### Records to process

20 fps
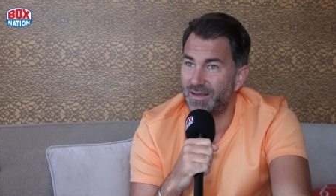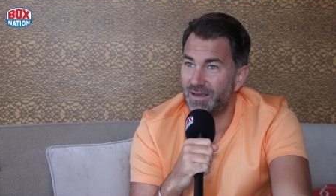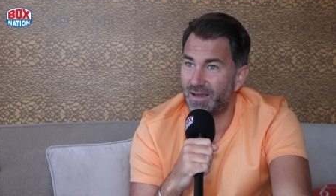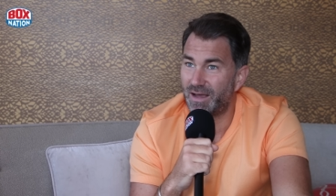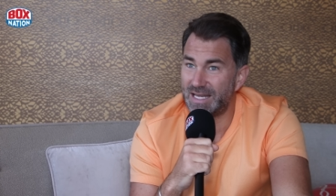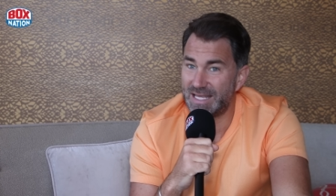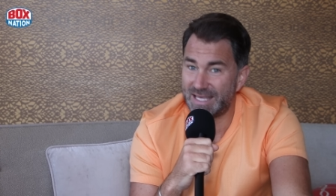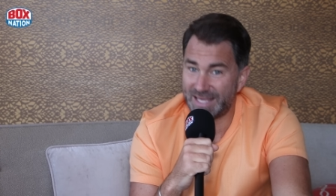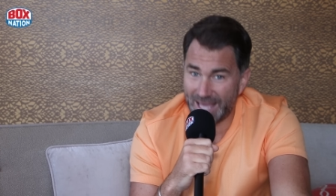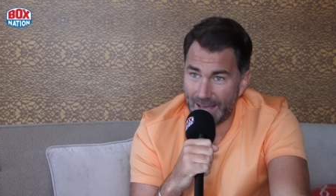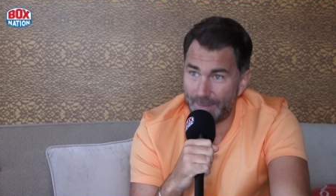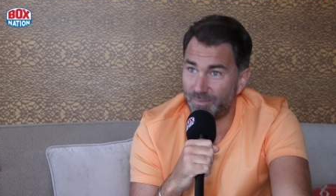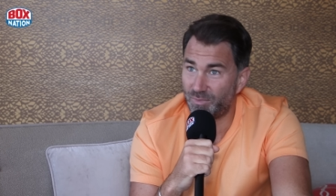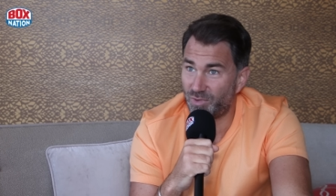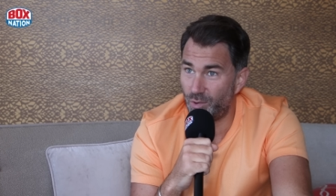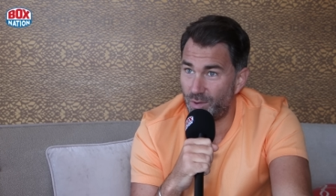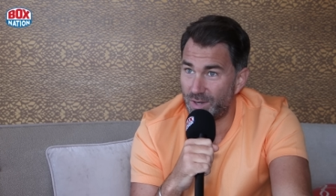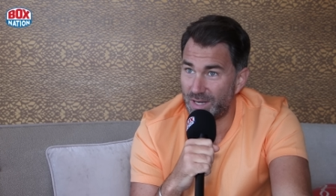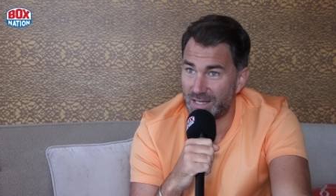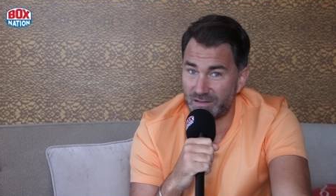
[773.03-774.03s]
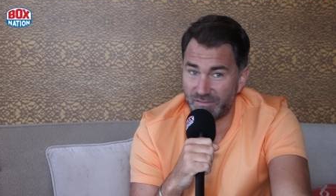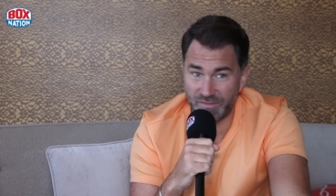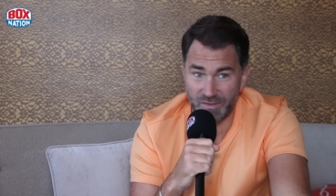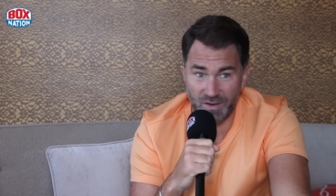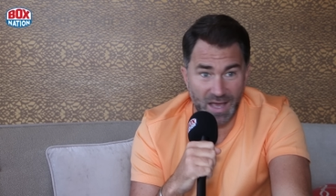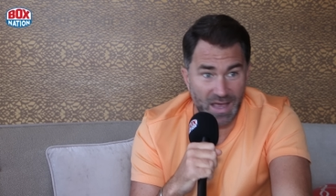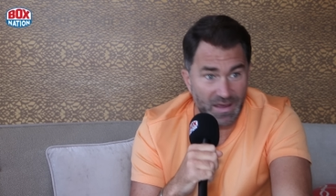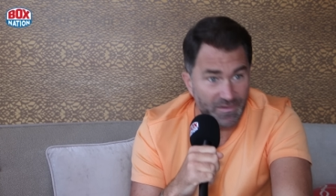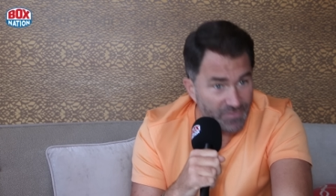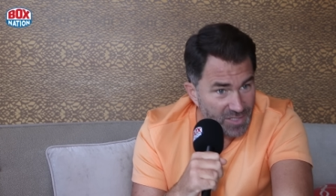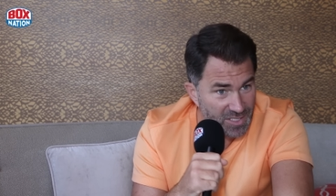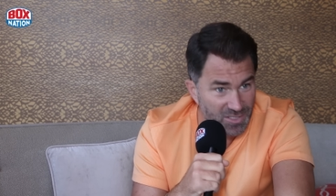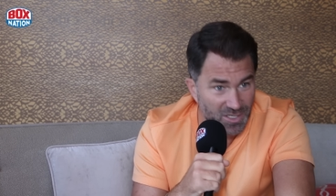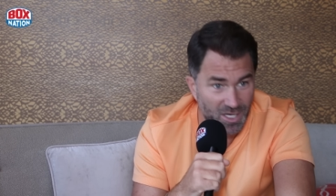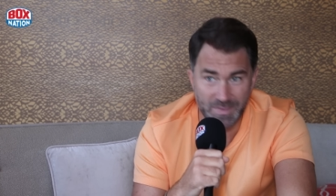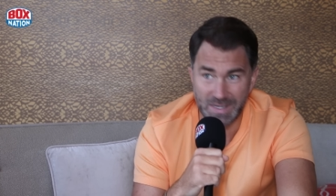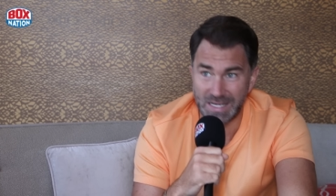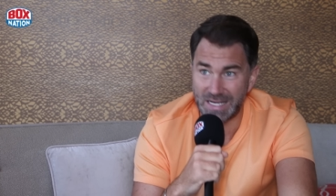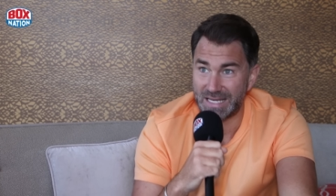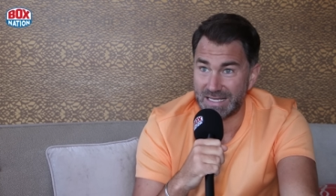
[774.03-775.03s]
And he kept doing it in the fight. Every
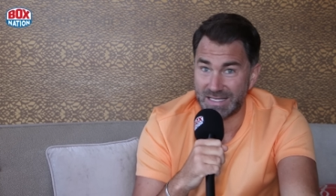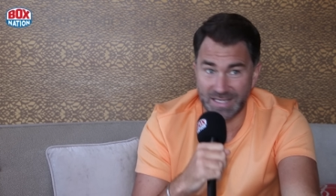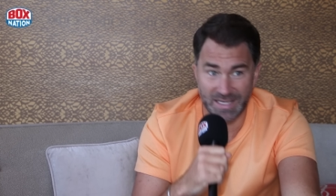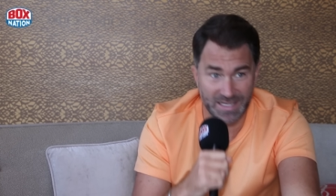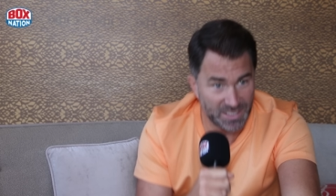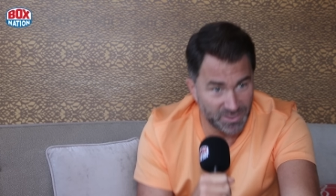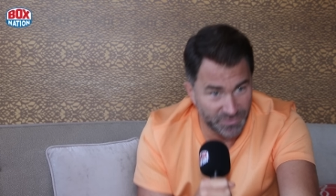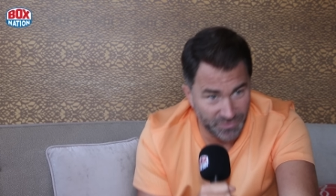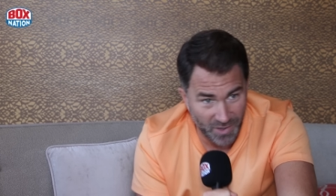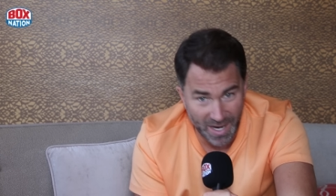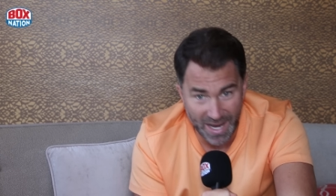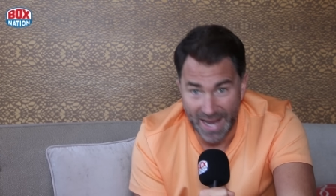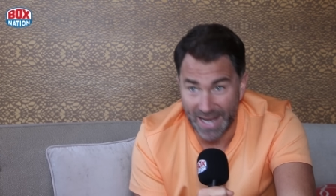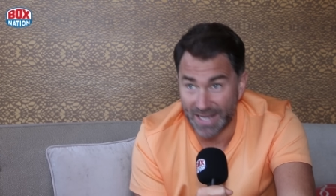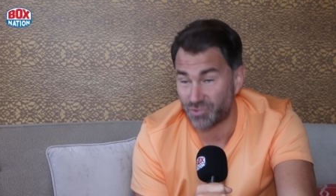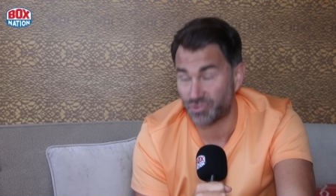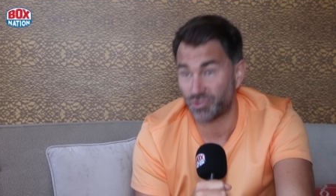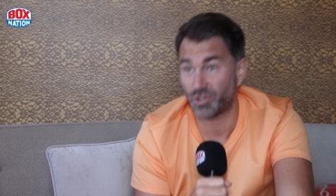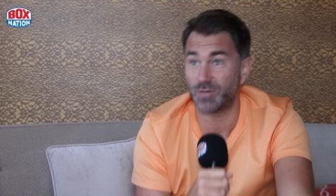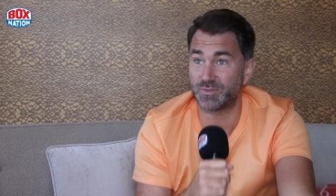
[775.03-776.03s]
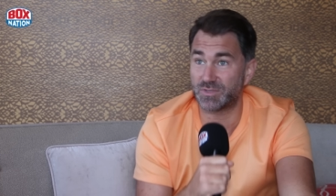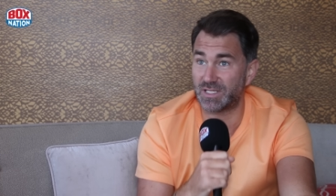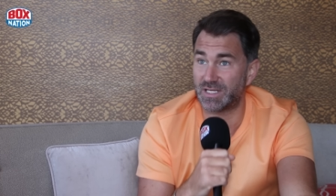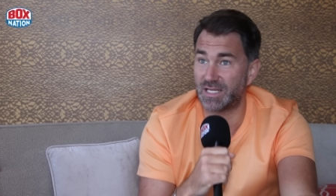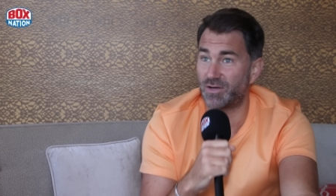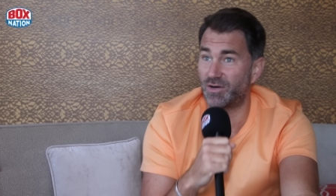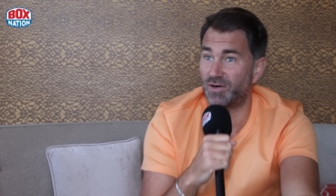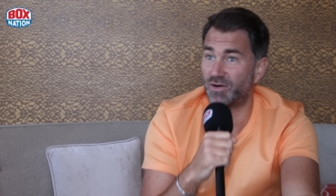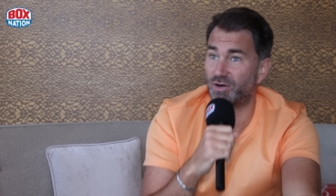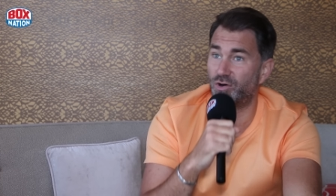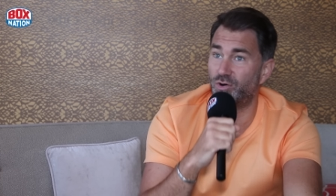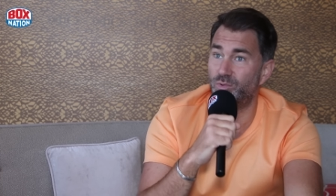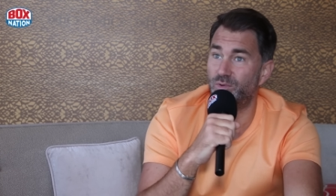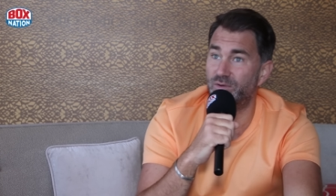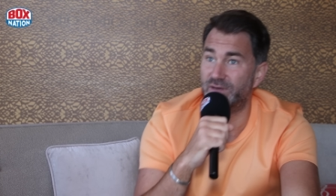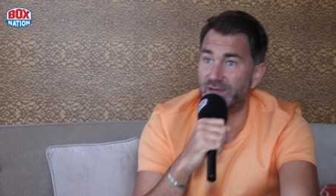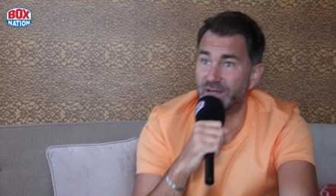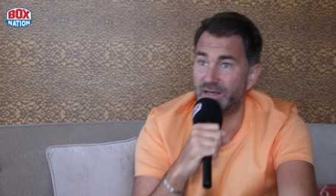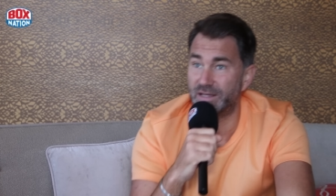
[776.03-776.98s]
time he leaned in, his right hand dropped and he got caught with it.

### Your instructions
Return each of the lines exactly as they appear above, with no images.

### Written response
20 fps
[773.03-774.03s]
[774.03-775.03s]
And he kept doing it in the fight. Every
[775.03-776.03s]
[776.03-776.98s]
time he leaned in, his right hand dropped and he got caught with it.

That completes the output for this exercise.